But there would be resistance and persecution: Jesus Christ is an offense to those who are perishing and don’t want to give up themselves to God. He’s an affront to the idea that I’m O.K., that all religions, beliefs, and behaviors are the same, and He’s a challenge to the kingdom of man that resides deep in each human heart.
And so Jesus warns His disciples in verse 16, saying, “I send you out as sheep among wolves.” In verse17, He tells them that they will be delivered up to synagogues and councils and scourged (as He would be). “You will be hated by all for my name’s sake,” He plainly states in verse 22.
How’s that for rallying the troops? How did they respond to this difficult call, knowing what they would face? They faithfully preached from the housetops, especially after the coming of the Holy Spirit.
Acts 2:36 (Peter): “Therefore let all the house of Israel know assuredly
that God has made this Jesus, whom you crucified, both Lord and Christ.”
Acts 3:16 (Peter and John, after healing a man): “And His name, through faith in His name, has made this man strong, whom you see and know.”
Acts 4:20 (When commanded not to speak in name of Christ): Whether it is right in the sight of God to listen to you more than to God, you judge. For we cannot but speak the things which we have seen and heard.”
The end for all of the 12 apostles: martyrdom.
But what does preaching from the housetops mean for us? Jesus’ meaning isn’t literal, but it also isn’t meaningless. Preaching from the housetops means making Jesus Christ known to those in our lives. It might be best to think of making a small start. Why not proclaim Jesus Christ to your spouse and your kids? Why not preach Him to your brothers and sisters in Christ? They need to hear about Him and have Him in their lives every day.
Once we broaden the preaching Jesus from the housetops to include all that we might say about Jesus to all who have ears to hear, our job becomes much larger, more glorious, and more comprehensible. Instead of preaching Jesus being only the words that will get someone to say the Sinner’s Prayer, preaching Jesus is any time we proclaim Him and His Kingdom to anyone. In fact, the number one place that Jesus Christ is proclaimed or preached is in the Church, among believers!
When we practice this, then maybe we’ll be encouraged to preach Jesus to other people we know well. Every once in a while, when we are filled with Christ in our ears and hearts, we’ll want to preach Him to acquaintances or strangers, some of whom do not know Him.

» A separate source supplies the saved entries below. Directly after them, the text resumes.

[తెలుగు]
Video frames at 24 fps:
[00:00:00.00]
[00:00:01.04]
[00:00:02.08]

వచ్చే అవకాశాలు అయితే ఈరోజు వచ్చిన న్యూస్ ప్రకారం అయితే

What can we expect if we truly preach from the housetops? You won’t be delivered up to council or synagogues, and it’s not likely you’ll be thrown into prison. But you may have people look at you funny. Friends or work associates may back away from you a little bit.

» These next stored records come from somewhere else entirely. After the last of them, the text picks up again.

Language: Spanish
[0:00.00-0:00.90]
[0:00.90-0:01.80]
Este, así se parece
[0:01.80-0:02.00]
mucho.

What, then, will make us want to preach from the Housetops? Here’s something for starters: “Therefore whoever confesses Me before men, him I will also confess before My Father who is in heaven. But whoever denies Me before men, him I will also deny before My Father who is in heaven” (verses 32-33). What motivates some men may be the stick: that Christ will deny me if I deny Him. But what motivates me much more is the divine carrot: that if I preach Him from the housetops, He’ll announce and proclaim me in a higher place – Heaven!
What will make us preach Jesus Christ from the housetops? It’s knowing that He has and continues to faithfully proclaim us to the Father in Heaven. What makes me want to preach Him is that He lives within me. Finally, one day, I hope to hear (even in this life) those most blessed of words: “Well done thou good and faithful servant.”
Prayer: Father, I thank You that I can approach Your throne room with confidence because Jesus Christ, my High Priest, proclaims me before You day and night. I praise You, Jesus, because You made the good confession on my behalf. I ask You, Spirit, that you might be for me the Spirit of Christ that I may want to follow my Master in all things, especially in preaching the Truth from the housetops. Amen.
Points for Meditation:
1. Who are some people God is asking me to speak to Jesus Christ about? Remember: it can be someone who is already a Christian. How might you speak about Jesus Christ to this person? (There are many ways of doing this.)
2. What keeps me from more boldly preaching Jesus? Is it fear? Or is it that I don’t know Him well enough and am not passionate enough about Him?
Resolution: I resolve to preach Jesus Christ intentionally to one person today.